[Aim of the exercise] Omit all pictures, then repeat the listing exactly.

::::

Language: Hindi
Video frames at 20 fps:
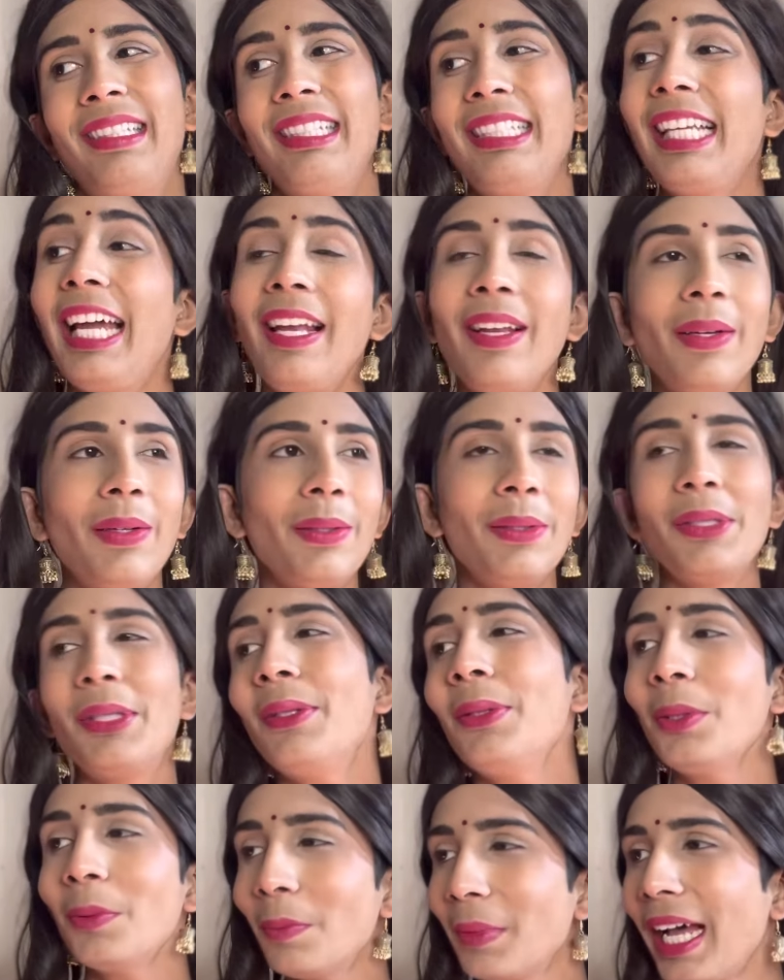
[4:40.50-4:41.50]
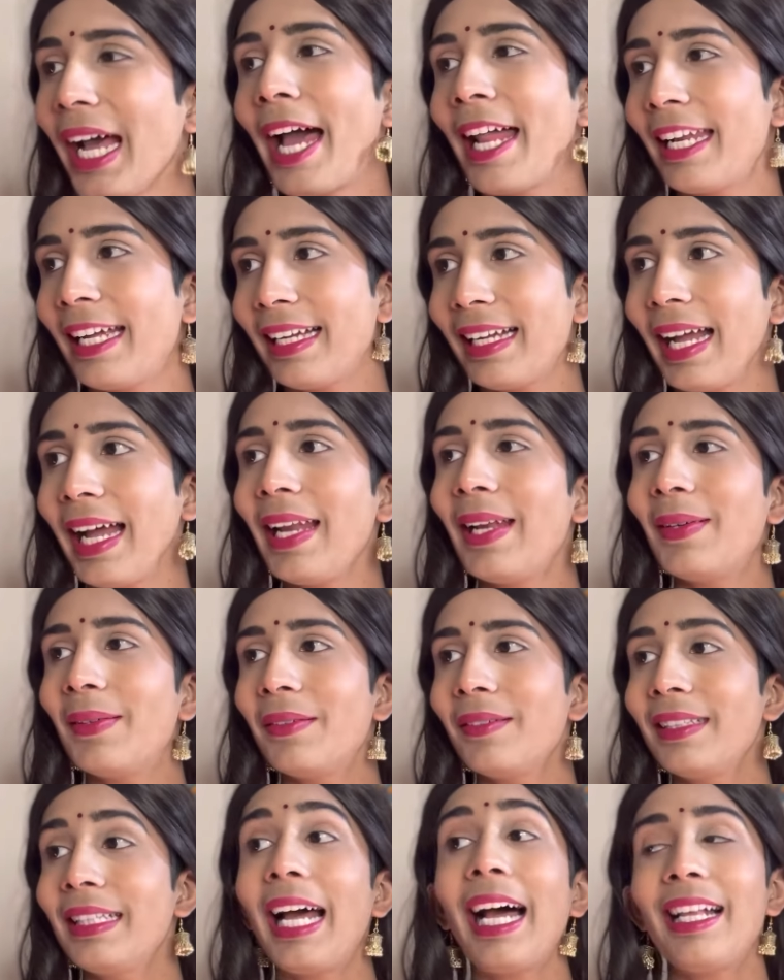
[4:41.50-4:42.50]
चलो रुझुन तुम खाना खा लो
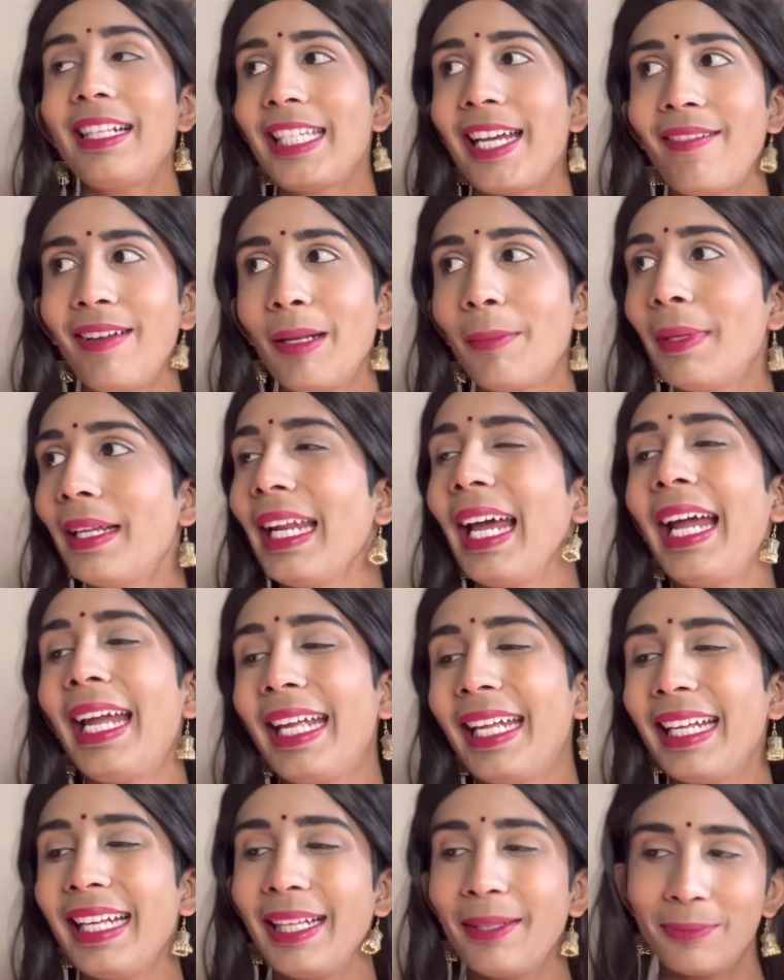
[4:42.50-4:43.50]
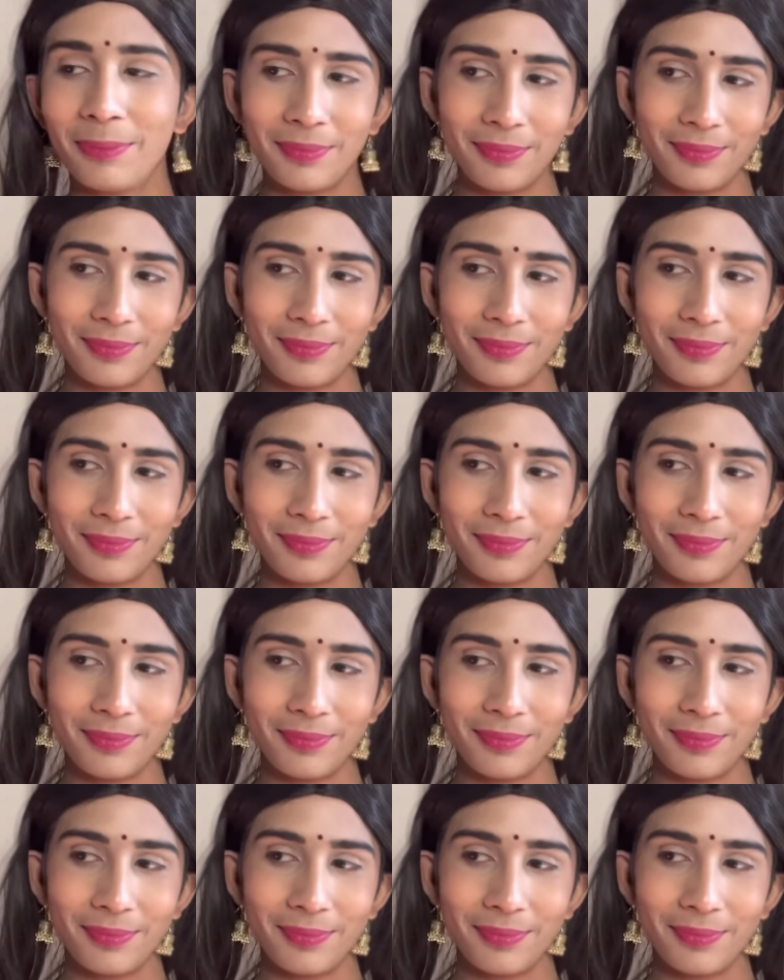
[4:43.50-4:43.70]
दाल चावल बनाए हैं हम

::::

[Solved problem]
Language: Hindi
Video frames at 20 fps:
[4:40.50-4:41.50]
[4:41.50-4:42.50]
चलो रुझुन तुम खाना खा लो
[4:42.50-4:43.50]
[4:43.50-4:43.70]
दाल चावल बनाए हैं हम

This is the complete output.